**The problem:**
Make an exact copy, from the records below, of the lines from the line containing "[00:00:03.20]" to the line containing "What the speaker", both lines included, excluding pictures.

**Records for the task:**
□ □ □

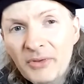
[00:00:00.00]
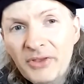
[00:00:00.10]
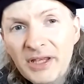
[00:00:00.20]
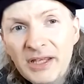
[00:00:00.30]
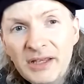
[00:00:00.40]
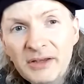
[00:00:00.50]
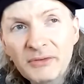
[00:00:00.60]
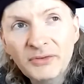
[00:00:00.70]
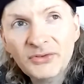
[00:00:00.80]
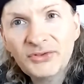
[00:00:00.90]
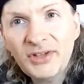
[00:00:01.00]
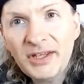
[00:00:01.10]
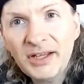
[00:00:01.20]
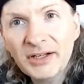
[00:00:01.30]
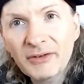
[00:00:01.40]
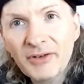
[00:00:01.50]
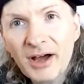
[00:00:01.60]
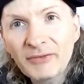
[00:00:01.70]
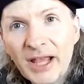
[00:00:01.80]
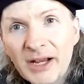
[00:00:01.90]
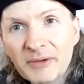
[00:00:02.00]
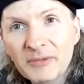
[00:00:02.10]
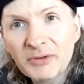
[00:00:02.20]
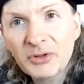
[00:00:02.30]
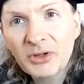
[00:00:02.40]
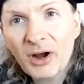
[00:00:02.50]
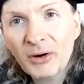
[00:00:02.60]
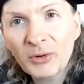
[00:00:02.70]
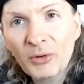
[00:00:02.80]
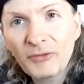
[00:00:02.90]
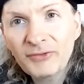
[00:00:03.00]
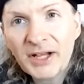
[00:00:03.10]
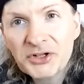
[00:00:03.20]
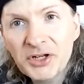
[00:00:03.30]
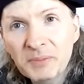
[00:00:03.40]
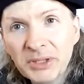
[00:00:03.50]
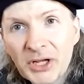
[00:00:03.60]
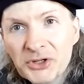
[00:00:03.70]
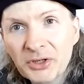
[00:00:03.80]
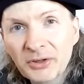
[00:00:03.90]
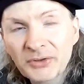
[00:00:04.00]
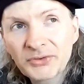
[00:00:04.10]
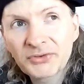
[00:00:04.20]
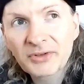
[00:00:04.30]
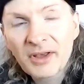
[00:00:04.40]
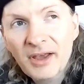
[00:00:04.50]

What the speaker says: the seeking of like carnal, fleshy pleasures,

□ □ □

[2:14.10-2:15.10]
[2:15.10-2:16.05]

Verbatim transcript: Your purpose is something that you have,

□ □ □

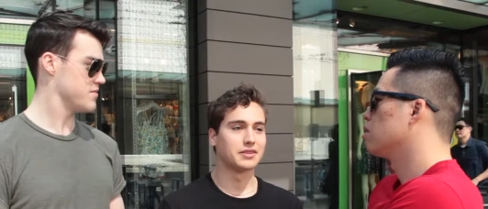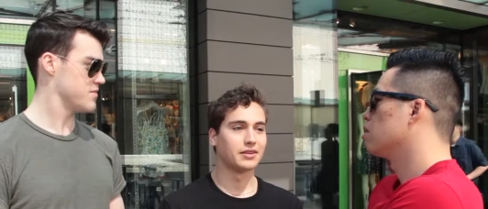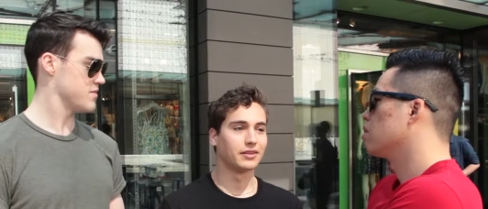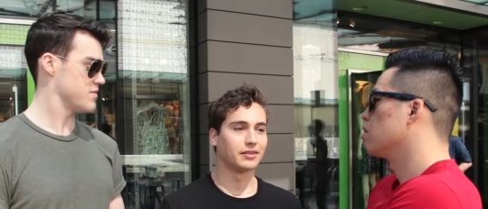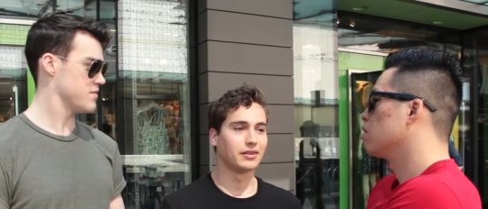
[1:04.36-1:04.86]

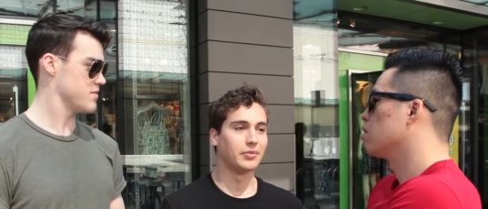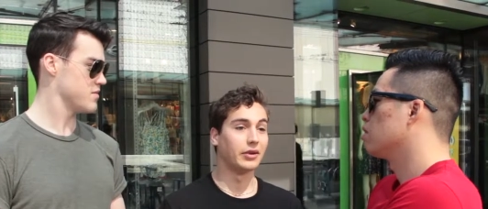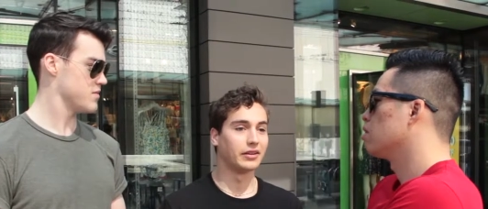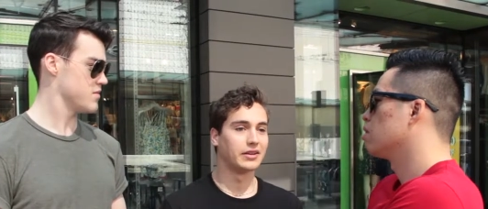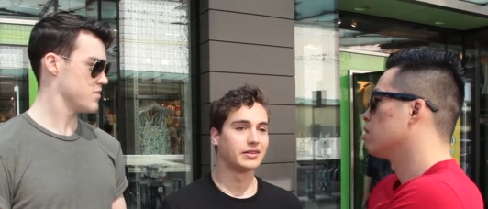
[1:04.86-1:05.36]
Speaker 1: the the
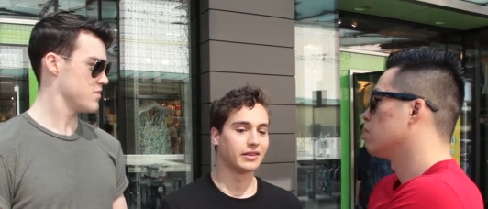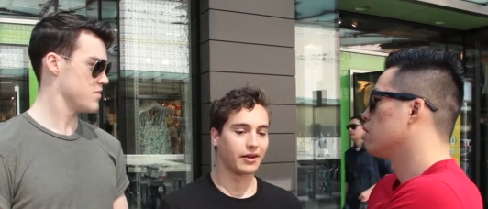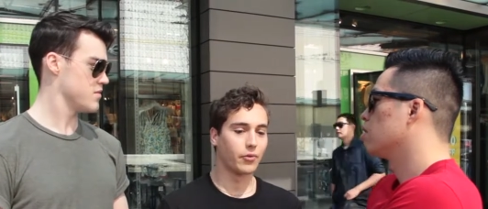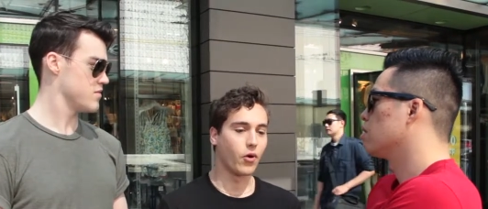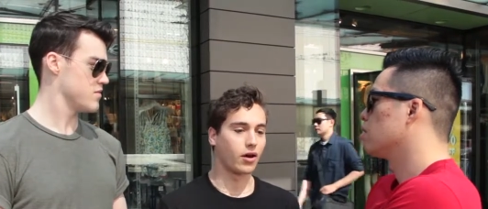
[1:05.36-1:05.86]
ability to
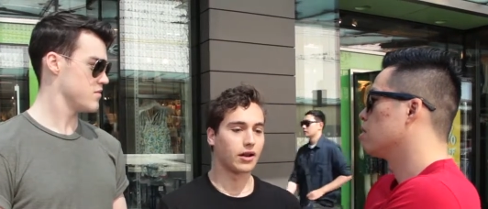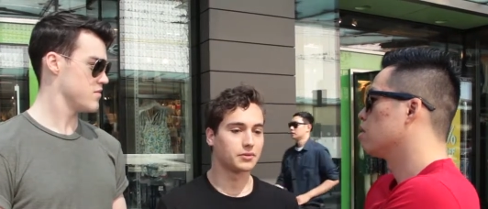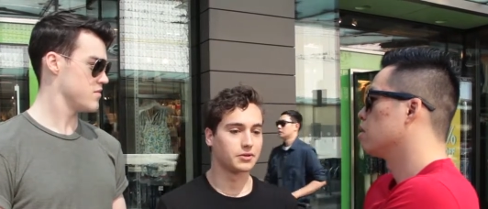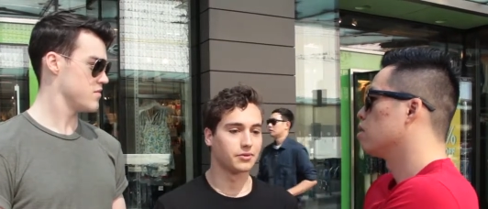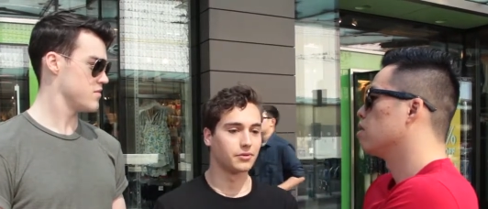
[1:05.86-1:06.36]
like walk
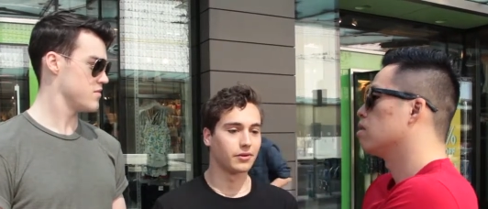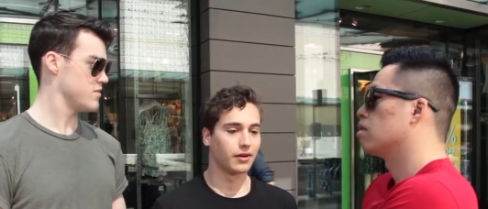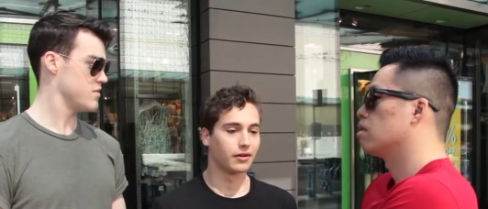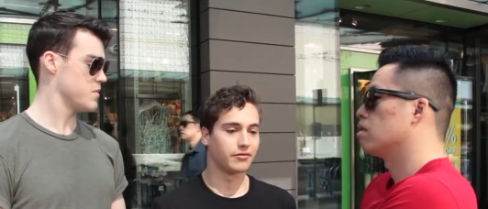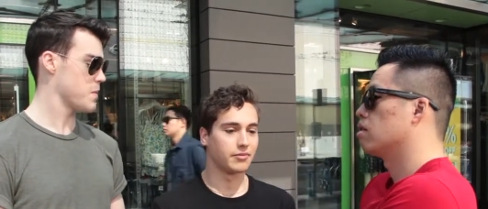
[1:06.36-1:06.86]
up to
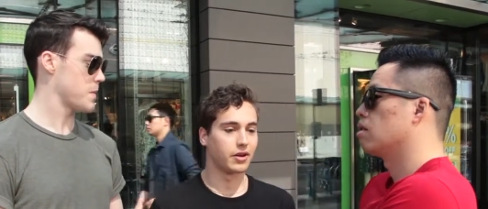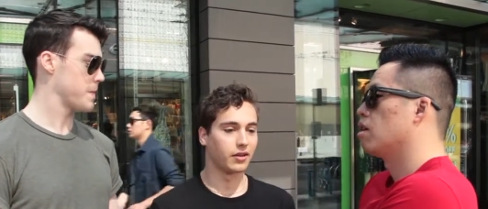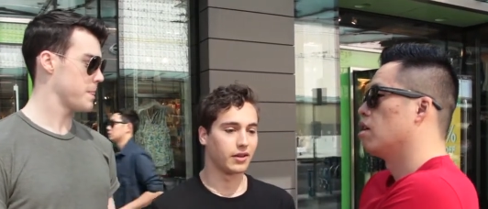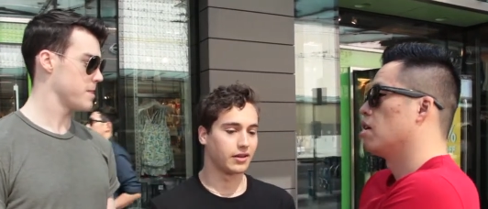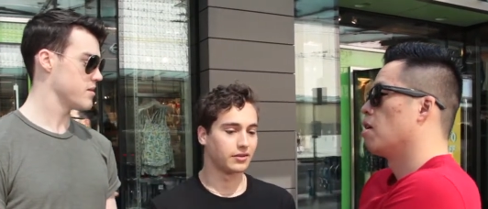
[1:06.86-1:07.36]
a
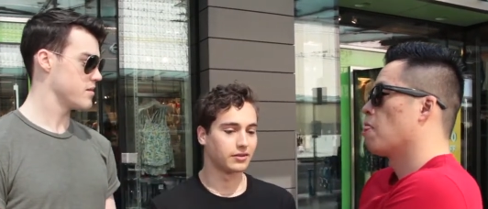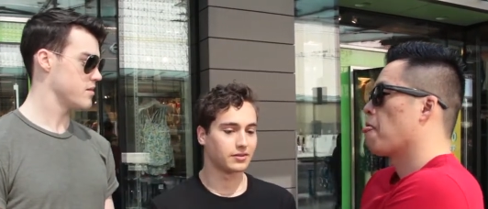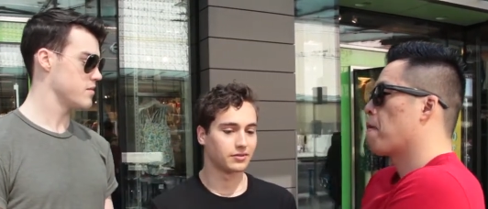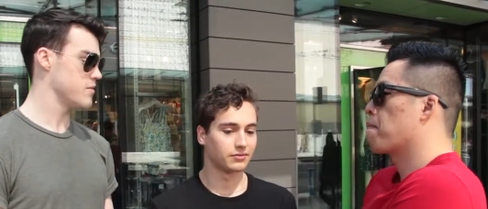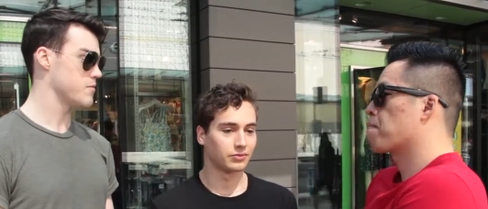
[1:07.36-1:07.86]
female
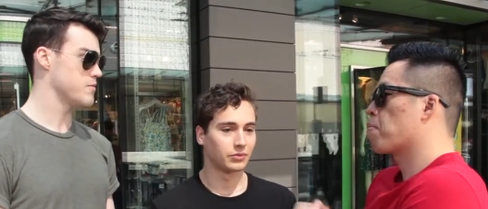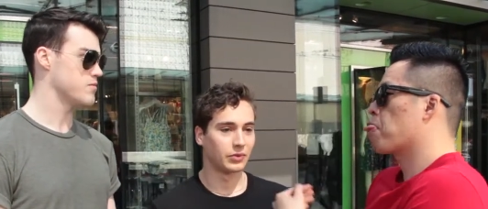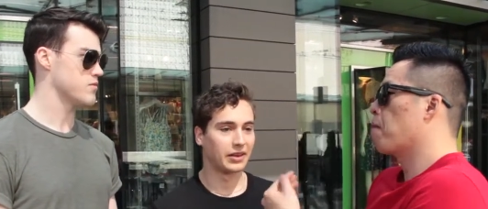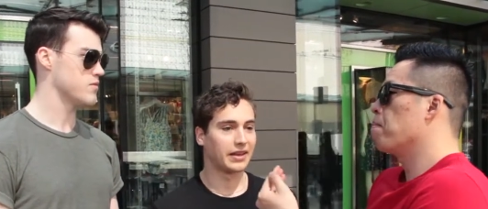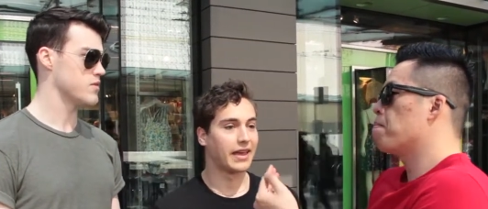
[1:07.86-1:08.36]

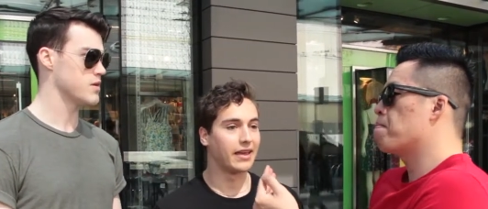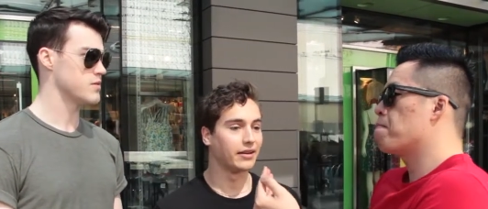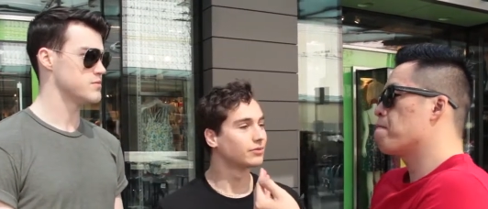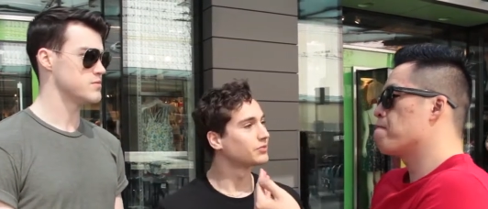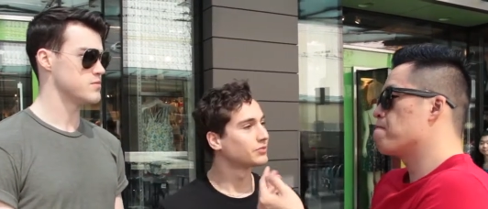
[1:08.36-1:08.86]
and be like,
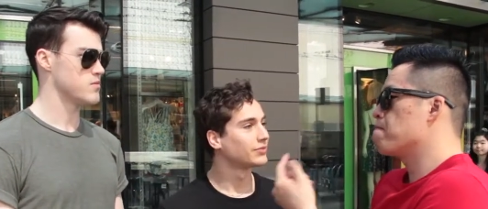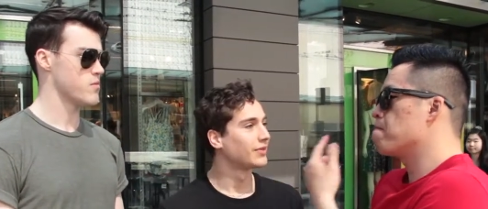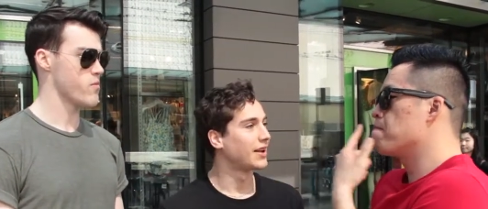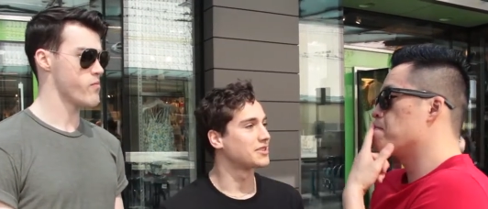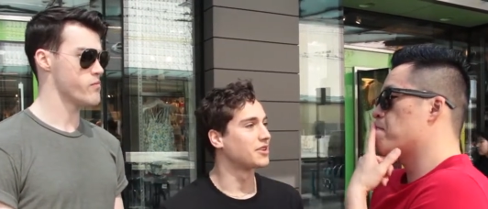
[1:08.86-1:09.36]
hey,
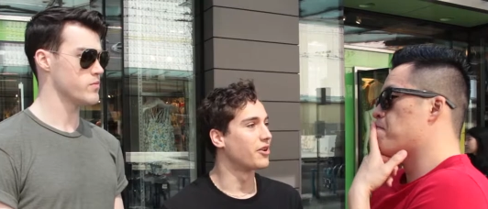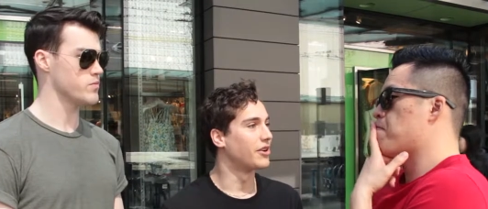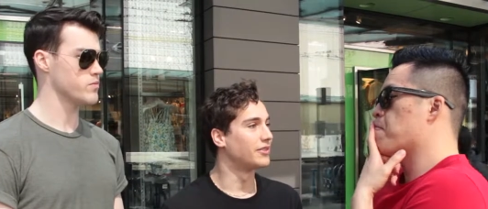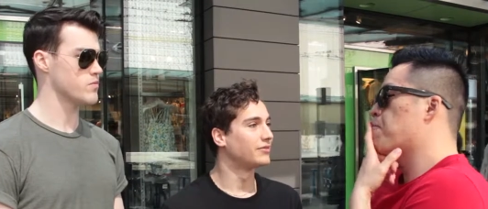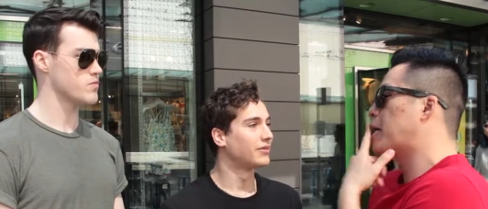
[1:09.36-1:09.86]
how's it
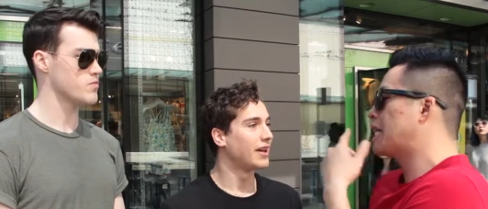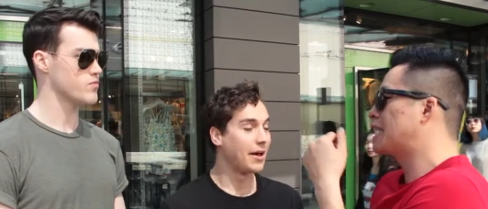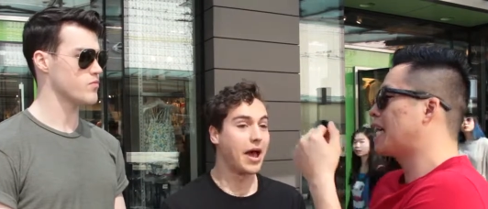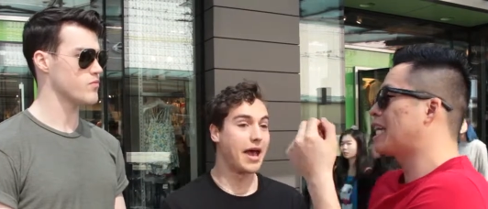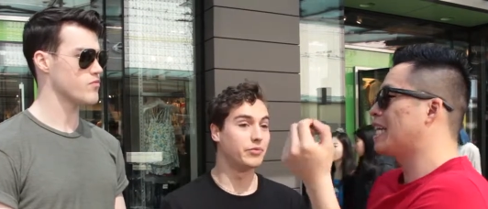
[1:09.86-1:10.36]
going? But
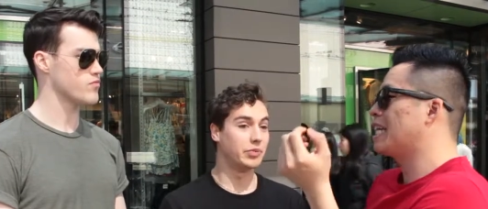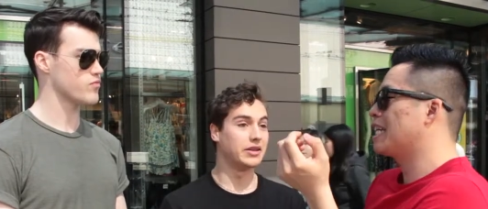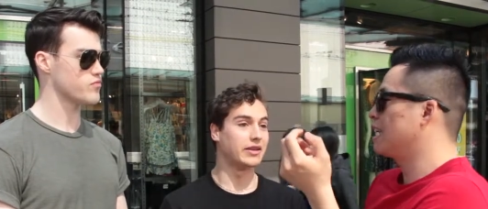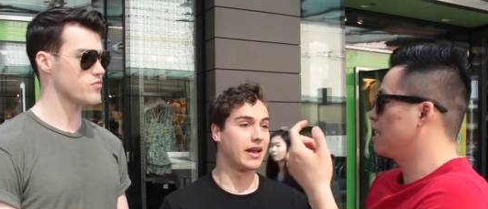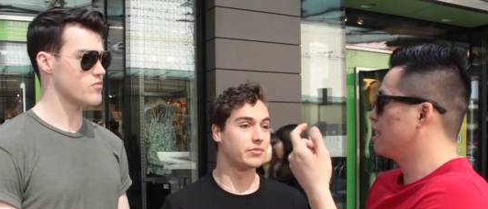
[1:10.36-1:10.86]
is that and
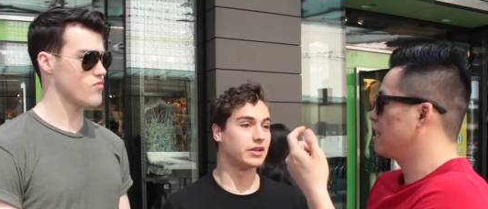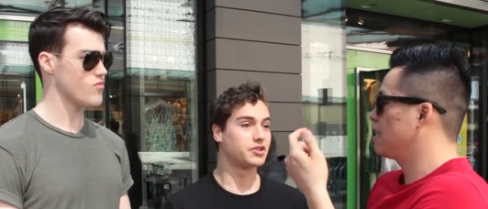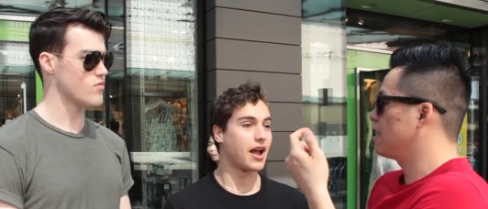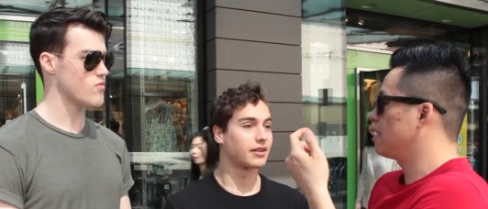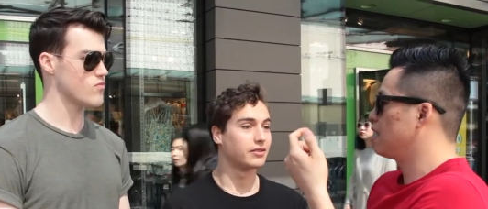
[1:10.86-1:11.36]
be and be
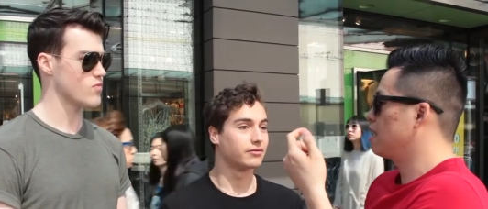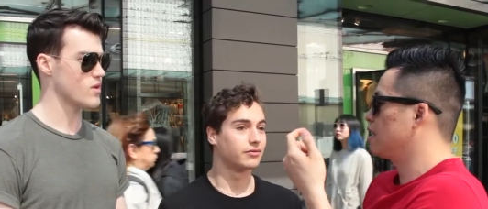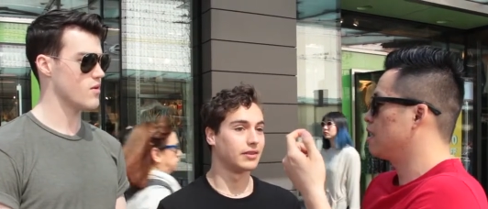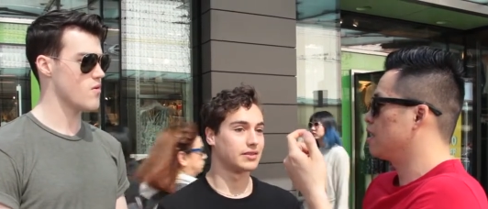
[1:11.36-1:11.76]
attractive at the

□ □ □

**Result below:**
[00:00:03.20]
[00:00:03.30]
[00:00:03.40]
[00:00:03.50]
[00:00:03.60]
[00:00:03.70]
[00:00:03.80]
[00:00:03.90]
[00:00:04.00]
[00:00:04.10]
[00:00:04.20]
[00:00:04.30]
[00:00:04.40]
[00:00:04.50]

What the speaker says: the seeking of like carnal, fleshy pleasures,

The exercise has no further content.